Letter From Tbilisi: Georgia's Confidence Game

A Change of Fortune for Saakashvili's Regime
Summary -- 

One year after its war with Russia, Georgia is dispirited and unsure of its future. Has the United States staked too much on this small, fractured country in the Caucasus?

LIONEL BEEHNER is a term member at the Council on Foreign Relations, where he was formerly a senior writer for CFR.org. He is also a member of USA Today’s board of contributors.

The tallest building in downtown Tbilisi is the former Intourist hotel, built during the Brezhnev era to host foreign visitors and later used to house Georgian refugees from the war in Abkhazia during the 1990s. Today the 16-story building is in the middle of a multimillion-dollar renovation and will reopen later this summer as a Radisson hotel. Its grandeur, however, is something of a mirage. The hotel dominates a skyline largely filled with ambitious construction projects in seemingly permanent states of half-completion -- glitzy, unfinished monuments to what might have been.

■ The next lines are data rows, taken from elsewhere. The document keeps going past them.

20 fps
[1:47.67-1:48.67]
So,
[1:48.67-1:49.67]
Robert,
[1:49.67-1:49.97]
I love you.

Ever since the Rose Revolution brought Georgian President Mikhail Saakashvili to power in 2003, the country has presented itself as a democratic, free-market oasis stuck on the edge of the post-Soviet world. For much of the West, particularly the United States, Georgia was an ally and a friend to be nurtured and protected. This dynamic reached a dramatic crescendo last August when Georgia and Russia fought a brief war over the breakaway province of South Ossetia -- a moment when John McCain, then a U.S. presidential candidate, boldly declared, "We are all Georgians."

But in the year since, the fallout from the war -- which has left Georgia with tens of thousands of internally displaced refugees -- has turned the country's machismo into a sense of defeatism and left it increasingly estranged from its Western friends, most especially the United States. Georgians -- who greet one another with a variation of the phrase for "victory" -- are growing tired of conflict and distrustful of their leadership. Support has grown for the country's opposition, a disparate collection of Western-educated reformers and former allies of Saakashvili who are disaffected by his heavy-handed rule.

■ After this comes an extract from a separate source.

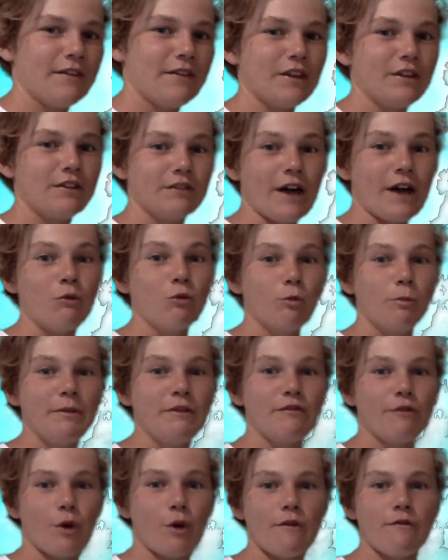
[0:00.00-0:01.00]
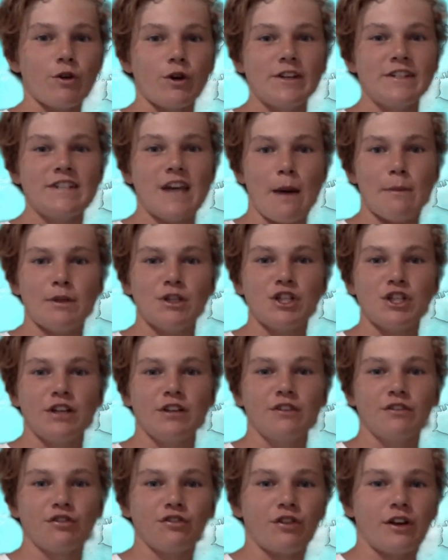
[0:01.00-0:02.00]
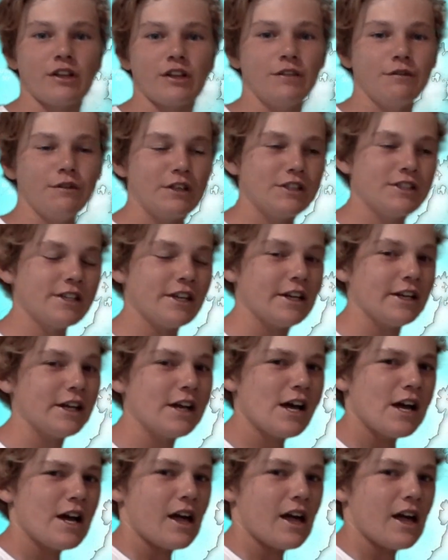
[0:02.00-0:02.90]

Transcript: and that would be very, very damaging and destructive indeed.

After a moment of dominating international headlines last summer, Georgia is now figuratively -- and literally -- a rump of its former self. Russian forces occupy two breakaway provinces, Abkhazia and South Ossetia. Georgia's economy has slowed considerably after its double-digit growth in 2007, and the country's Ministry of Finance predicts that it will contract another 1.5 percent this year. Foreign investment has fallen by almost 75 percent since early 2008.

Meanwhile, Russian tanks are stationed less than a hundred miles from Georgia's capital. Ahead of President Obama's visit to Moscow this April, a rumor circulated around Tbilisi that Russia would send its tanks across the South Ossetian border and into Georgia proper. Although the rumor turned out to be false, many Georgians remain convinced that Russia might re-invade any day now. This may not just be paranoia: Pavel Felgenhauer, a Moscow-based analyst of the Russian military, who, in June 2008, predicted last summer's war, has said that there is an 80 percent chance Russia will invade again this summer. The Kremlin remains determined to remove Saakashvili from power, Felgenhauer has argued, and the area's difficult terrain and severe climate make a military offensive after September less likely.

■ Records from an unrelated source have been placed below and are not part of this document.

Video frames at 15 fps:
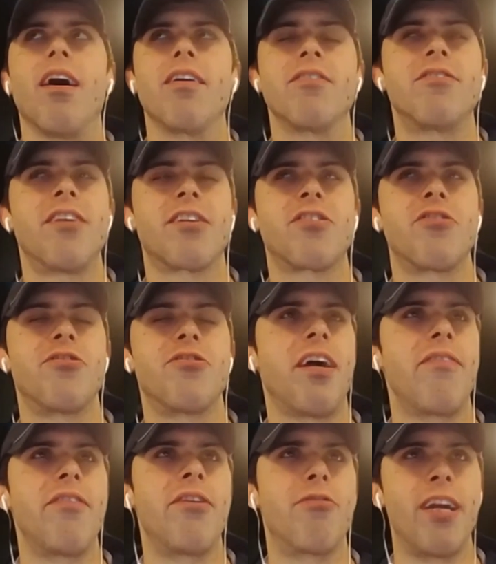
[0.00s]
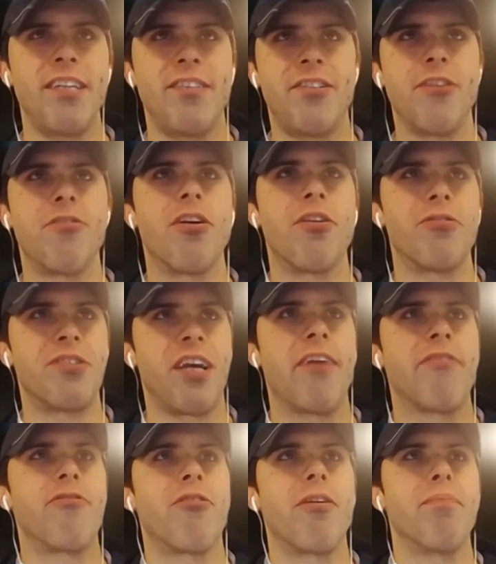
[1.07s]
uh, six or seven or eight zeros
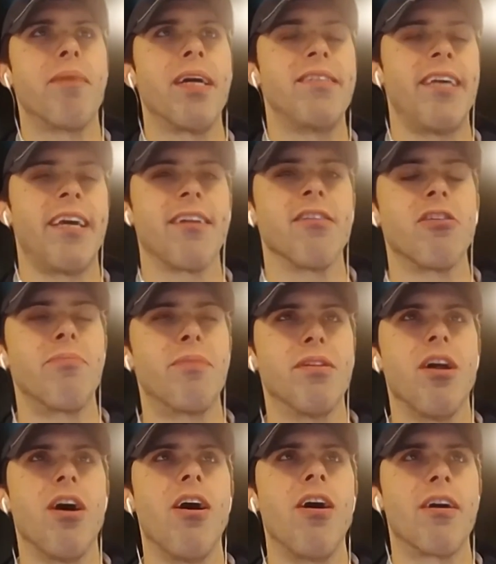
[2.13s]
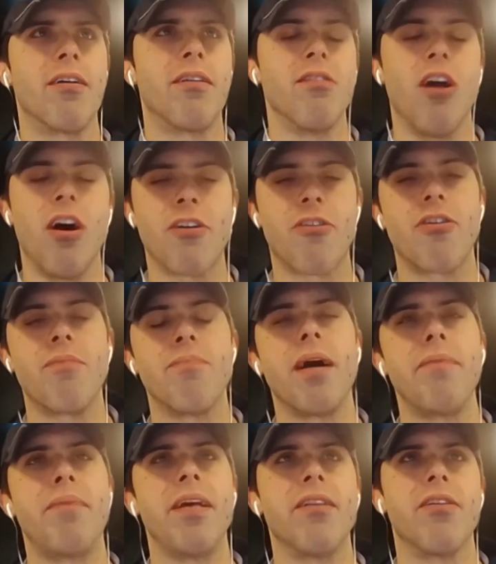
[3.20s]
after it might take a little bit long longer. It
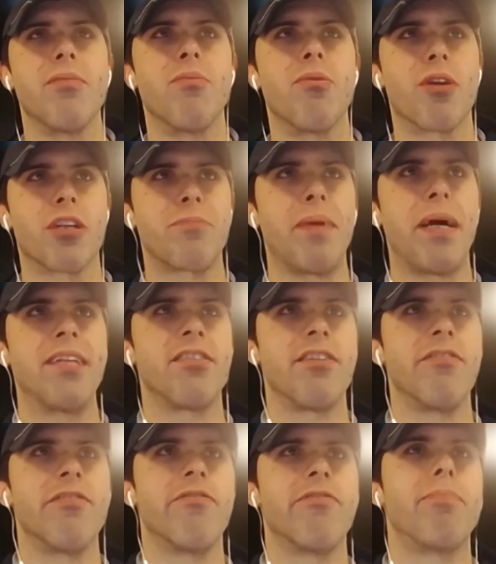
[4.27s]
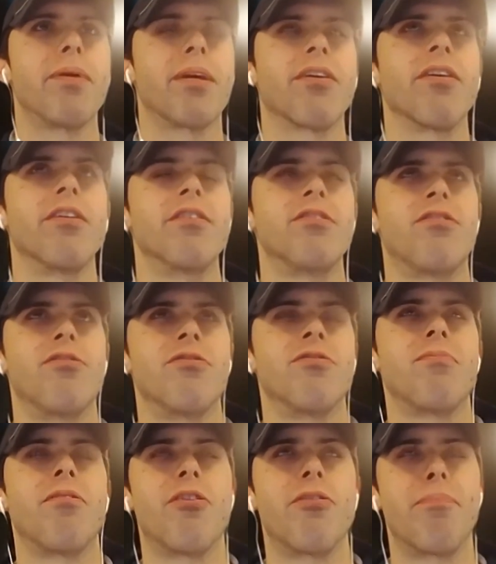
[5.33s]
might be a little more expensive because
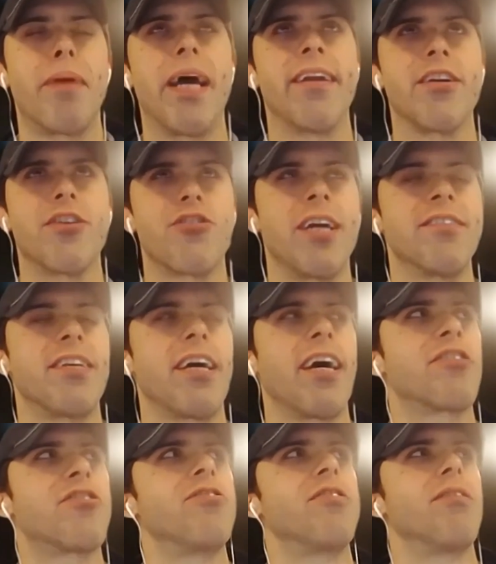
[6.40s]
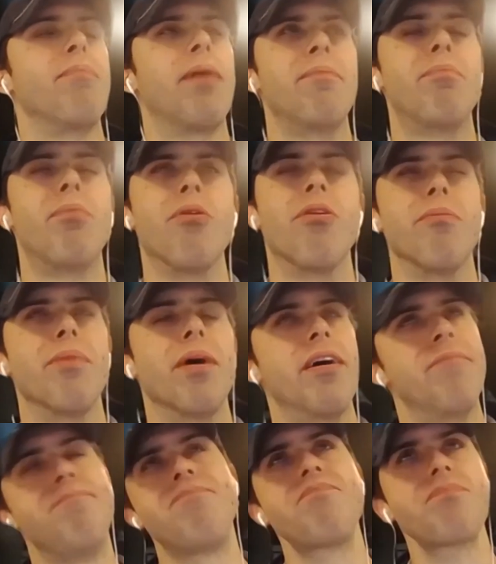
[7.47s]
there's there are pending transactions in the mempool.
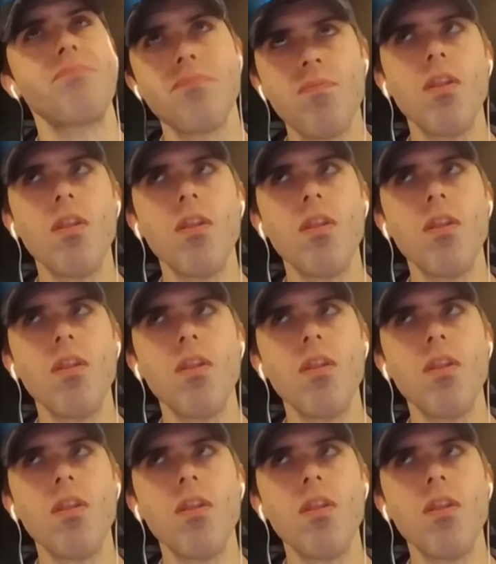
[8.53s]
But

Ultimately, a battered economy and fluctuating oil prices may, at least for the time being, put a break on Russia's military adventurism. But this still leaves Georgia feeling increasingly isolated, especially because its main benefactor abroad, the United States, has promised "to reset relations" with Russia, a country whose prime minister, Vladimir Putin, has called for hanging Saakashvili "by his balls." Then, in a speech last month before the Georgian parliament, U.S. Vice President Joe Biden delivered a stern message, criticizing Georgia's current regime for failing to follow through on its democratic promises of the 2003 Rose Revolution, and stating that its lost provinces could not be taken back by military means. Ahead of Biden's visit, Georgia was hoping for military hardware, U.S. monitors along the border with Russia, and promises of protection; instead it received a dose of tough love.

A cooler relationship between Georgia and the United States may, in fact, be closer to the historical norm than the intensity and closeness seen during George W. Bush's presidency. The two countries' ties are more tactical than strategic, defined by pipeline politics and a shared suspicion of Moscow. As those issues shift, so too may the U.S.-Georgian relationship. "The idea that there is this undying bond between the United States and Georgia is overstated," said Lawrence Scott Sheets of the International Crisis Group.

Still, the lack of an emotional connection with the Obama administration has left Georgia feeling somewhat out in the cold. Unlike most world capitals, Tbilisi was silent the night of Obama's victory last November. Prior to the U.S. election, a minister in the Georgian government drove around town with a "McCain" license plate. Georgia's leaders saw McCain as more supportive of their quest to join NATO, and they appreciated his tough talk toward Russia. (He was fond of saying what three letters he saw in Putin's eyes: K-G-B.)